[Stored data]
**********

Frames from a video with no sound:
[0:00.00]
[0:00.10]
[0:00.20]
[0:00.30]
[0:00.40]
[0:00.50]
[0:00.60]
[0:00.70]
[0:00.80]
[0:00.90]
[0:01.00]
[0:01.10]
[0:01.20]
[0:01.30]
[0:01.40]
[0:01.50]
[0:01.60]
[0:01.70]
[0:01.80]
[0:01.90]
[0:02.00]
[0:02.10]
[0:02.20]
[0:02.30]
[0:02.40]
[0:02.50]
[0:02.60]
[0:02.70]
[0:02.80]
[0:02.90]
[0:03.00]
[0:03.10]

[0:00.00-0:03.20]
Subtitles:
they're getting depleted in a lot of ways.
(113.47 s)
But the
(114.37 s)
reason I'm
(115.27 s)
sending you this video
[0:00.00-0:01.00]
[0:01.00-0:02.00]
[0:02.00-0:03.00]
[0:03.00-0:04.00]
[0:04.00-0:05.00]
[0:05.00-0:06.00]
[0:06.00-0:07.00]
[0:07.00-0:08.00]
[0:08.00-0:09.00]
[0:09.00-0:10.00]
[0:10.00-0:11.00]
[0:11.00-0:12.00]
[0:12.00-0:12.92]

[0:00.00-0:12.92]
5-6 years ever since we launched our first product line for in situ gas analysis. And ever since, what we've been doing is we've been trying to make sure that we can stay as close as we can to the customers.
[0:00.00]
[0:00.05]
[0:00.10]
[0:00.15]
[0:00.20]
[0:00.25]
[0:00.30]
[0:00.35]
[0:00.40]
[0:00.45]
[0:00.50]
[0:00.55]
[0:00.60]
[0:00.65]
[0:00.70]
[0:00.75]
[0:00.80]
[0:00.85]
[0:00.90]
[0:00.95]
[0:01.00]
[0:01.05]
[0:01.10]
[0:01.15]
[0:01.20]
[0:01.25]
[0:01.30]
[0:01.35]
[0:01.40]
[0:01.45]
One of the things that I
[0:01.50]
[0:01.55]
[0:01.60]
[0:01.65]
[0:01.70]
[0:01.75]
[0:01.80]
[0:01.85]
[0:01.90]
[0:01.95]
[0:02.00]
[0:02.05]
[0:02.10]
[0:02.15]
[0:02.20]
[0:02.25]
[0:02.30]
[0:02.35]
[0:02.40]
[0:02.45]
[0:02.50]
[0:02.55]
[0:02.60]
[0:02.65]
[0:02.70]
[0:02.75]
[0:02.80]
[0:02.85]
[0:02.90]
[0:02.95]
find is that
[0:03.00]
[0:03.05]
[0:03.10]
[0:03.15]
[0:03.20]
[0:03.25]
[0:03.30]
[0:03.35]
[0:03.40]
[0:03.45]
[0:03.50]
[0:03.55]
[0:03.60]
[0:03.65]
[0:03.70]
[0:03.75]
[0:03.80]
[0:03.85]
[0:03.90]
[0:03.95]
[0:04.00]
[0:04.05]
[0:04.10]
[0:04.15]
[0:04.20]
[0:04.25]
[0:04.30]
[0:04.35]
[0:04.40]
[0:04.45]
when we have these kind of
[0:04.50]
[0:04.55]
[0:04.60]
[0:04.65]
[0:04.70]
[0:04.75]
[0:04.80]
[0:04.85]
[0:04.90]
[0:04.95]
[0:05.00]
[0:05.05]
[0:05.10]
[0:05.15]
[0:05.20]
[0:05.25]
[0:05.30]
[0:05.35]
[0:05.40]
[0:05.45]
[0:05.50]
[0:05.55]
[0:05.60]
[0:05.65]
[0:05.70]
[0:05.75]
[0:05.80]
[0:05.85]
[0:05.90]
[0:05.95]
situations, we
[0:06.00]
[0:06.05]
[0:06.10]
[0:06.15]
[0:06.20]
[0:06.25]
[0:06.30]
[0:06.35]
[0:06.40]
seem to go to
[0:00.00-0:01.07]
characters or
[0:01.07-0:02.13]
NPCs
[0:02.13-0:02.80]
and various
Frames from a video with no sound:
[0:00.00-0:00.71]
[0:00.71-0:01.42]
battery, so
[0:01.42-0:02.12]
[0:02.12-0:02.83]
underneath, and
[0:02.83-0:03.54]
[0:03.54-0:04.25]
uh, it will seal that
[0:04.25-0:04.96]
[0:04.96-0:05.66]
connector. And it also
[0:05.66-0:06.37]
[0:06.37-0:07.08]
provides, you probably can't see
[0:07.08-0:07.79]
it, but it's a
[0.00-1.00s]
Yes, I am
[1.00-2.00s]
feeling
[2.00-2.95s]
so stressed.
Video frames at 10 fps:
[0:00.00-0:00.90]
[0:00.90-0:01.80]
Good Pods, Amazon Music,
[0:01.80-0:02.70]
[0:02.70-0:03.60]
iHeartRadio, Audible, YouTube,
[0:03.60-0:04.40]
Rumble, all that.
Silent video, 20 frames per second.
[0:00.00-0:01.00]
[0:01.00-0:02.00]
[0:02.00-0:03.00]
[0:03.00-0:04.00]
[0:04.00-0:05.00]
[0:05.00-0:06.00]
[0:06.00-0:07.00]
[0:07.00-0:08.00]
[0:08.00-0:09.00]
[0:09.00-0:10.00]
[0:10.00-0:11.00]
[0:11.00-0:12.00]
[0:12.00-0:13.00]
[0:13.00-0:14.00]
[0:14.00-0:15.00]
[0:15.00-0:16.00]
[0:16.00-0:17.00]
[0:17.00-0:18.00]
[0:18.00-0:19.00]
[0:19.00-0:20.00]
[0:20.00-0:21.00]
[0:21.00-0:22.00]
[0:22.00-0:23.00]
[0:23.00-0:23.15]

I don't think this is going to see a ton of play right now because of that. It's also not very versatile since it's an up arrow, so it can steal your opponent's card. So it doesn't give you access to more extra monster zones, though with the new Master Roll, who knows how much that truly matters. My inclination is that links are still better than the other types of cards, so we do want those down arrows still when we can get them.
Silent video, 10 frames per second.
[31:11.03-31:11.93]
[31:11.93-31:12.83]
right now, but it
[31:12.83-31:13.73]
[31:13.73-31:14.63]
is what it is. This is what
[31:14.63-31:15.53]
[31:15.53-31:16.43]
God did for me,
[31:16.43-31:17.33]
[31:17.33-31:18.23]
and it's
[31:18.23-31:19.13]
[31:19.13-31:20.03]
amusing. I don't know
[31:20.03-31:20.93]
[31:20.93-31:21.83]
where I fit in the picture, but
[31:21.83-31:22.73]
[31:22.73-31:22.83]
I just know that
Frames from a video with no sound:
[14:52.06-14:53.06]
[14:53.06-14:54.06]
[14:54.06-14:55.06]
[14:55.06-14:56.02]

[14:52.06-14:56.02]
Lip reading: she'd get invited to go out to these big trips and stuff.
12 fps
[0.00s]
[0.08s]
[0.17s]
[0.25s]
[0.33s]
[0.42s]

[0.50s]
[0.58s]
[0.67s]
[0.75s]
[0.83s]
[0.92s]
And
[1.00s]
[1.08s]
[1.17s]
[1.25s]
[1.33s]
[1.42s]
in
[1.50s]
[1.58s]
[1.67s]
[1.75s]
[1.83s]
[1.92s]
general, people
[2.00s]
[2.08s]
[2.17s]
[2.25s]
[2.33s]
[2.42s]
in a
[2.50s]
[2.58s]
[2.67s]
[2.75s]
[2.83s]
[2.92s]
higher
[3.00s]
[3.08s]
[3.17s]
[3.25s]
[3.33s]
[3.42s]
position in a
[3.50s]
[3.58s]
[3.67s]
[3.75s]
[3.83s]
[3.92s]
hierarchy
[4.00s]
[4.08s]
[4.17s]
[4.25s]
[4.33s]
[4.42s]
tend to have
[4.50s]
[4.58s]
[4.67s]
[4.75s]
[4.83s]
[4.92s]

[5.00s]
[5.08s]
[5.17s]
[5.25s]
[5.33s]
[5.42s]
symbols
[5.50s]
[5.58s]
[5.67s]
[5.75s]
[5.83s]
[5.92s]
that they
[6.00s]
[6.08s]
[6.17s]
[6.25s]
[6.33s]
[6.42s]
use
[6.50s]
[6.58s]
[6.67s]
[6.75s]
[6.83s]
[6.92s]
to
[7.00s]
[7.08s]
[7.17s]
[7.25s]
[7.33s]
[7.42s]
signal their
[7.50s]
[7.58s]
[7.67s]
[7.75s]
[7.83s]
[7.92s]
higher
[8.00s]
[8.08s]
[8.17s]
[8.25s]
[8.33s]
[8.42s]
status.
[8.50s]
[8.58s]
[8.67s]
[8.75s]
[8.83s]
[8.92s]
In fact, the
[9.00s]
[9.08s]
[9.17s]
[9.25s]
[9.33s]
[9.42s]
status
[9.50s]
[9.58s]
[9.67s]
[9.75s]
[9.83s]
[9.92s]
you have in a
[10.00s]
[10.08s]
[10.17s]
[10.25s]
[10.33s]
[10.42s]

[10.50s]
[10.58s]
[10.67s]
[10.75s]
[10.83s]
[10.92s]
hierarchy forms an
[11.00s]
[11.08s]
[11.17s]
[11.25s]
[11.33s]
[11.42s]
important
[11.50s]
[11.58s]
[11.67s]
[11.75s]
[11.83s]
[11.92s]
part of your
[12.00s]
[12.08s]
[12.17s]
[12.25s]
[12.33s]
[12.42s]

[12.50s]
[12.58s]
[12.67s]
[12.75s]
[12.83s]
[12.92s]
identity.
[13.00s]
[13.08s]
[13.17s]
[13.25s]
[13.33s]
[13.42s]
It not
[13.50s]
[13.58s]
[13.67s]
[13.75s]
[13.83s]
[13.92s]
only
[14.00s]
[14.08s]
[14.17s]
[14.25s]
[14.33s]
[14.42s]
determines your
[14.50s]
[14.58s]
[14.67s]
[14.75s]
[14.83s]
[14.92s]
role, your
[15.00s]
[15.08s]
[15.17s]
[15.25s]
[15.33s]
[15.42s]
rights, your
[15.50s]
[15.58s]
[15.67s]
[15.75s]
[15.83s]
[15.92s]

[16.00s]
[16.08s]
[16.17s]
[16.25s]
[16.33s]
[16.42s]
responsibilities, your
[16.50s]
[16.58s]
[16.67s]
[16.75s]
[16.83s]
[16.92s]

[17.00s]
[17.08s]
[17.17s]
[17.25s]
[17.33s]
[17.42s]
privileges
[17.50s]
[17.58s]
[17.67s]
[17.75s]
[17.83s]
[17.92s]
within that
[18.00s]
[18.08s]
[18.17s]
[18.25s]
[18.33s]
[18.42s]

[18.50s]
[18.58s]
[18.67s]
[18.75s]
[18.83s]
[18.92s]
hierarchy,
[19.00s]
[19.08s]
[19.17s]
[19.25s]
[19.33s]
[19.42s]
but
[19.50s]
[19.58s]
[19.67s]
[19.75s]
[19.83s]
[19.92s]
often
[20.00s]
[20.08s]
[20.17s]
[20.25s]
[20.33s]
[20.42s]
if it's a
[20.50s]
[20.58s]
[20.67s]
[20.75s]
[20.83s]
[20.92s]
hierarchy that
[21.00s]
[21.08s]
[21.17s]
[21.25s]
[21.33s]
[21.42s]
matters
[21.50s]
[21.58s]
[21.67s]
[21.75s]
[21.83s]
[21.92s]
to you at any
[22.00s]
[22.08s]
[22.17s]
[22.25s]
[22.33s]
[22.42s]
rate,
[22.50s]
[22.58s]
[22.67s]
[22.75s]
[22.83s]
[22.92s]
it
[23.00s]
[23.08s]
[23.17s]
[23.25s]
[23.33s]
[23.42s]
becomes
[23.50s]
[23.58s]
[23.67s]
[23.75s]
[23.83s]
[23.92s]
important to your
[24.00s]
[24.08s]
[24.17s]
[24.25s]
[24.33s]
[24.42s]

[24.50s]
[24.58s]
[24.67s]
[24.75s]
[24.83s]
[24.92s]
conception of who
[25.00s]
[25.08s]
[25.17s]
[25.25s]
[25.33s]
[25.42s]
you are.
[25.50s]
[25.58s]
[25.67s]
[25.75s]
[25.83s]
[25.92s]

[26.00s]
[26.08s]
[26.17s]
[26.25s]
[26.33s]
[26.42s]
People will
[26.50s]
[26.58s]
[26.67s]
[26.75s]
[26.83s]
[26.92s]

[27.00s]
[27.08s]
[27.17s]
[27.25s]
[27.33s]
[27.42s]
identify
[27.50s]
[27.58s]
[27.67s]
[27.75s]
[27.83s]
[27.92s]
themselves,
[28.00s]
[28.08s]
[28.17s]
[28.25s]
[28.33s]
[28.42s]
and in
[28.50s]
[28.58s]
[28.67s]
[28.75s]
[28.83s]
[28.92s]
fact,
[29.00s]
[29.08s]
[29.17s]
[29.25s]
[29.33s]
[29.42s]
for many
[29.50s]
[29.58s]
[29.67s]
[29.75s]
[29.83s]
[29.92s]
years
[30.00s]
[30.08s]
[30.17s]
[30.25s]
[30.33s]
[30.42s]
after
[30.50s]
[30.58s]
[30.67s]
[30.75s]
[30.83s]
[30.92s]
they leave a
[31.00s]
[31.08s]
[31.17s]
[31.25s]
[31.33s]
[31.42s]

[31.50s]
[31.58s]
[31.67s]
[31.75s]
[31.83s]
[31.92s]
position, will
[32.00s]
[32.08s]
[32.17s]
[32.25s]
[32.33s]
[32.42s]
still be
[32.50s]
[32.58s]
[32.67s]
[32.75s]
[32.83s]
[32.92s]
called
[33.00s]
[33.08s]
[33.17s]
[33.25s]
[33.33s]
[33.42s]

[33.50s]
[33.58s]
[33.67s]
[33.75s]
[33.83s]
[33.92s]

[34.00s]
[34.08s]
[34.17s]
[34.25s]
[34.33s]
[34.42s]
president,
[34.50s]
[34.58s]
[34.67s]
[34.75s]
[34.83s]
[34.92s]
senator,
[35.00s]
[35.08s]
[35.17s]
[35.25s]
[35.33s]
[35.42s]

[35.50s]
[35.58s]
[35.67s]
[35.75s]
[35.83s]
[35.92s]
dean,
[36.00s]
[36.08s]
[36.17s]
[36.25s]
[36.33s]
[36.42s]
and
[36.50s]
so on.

**********

▶ YOUR ASSIGNMENT
Wherever the word "Silent" occurs in the data, copy that whole line.

▶ YOUR SOLUTION
Silent video, 20 frames per second.
Silent video, 10 frames per second.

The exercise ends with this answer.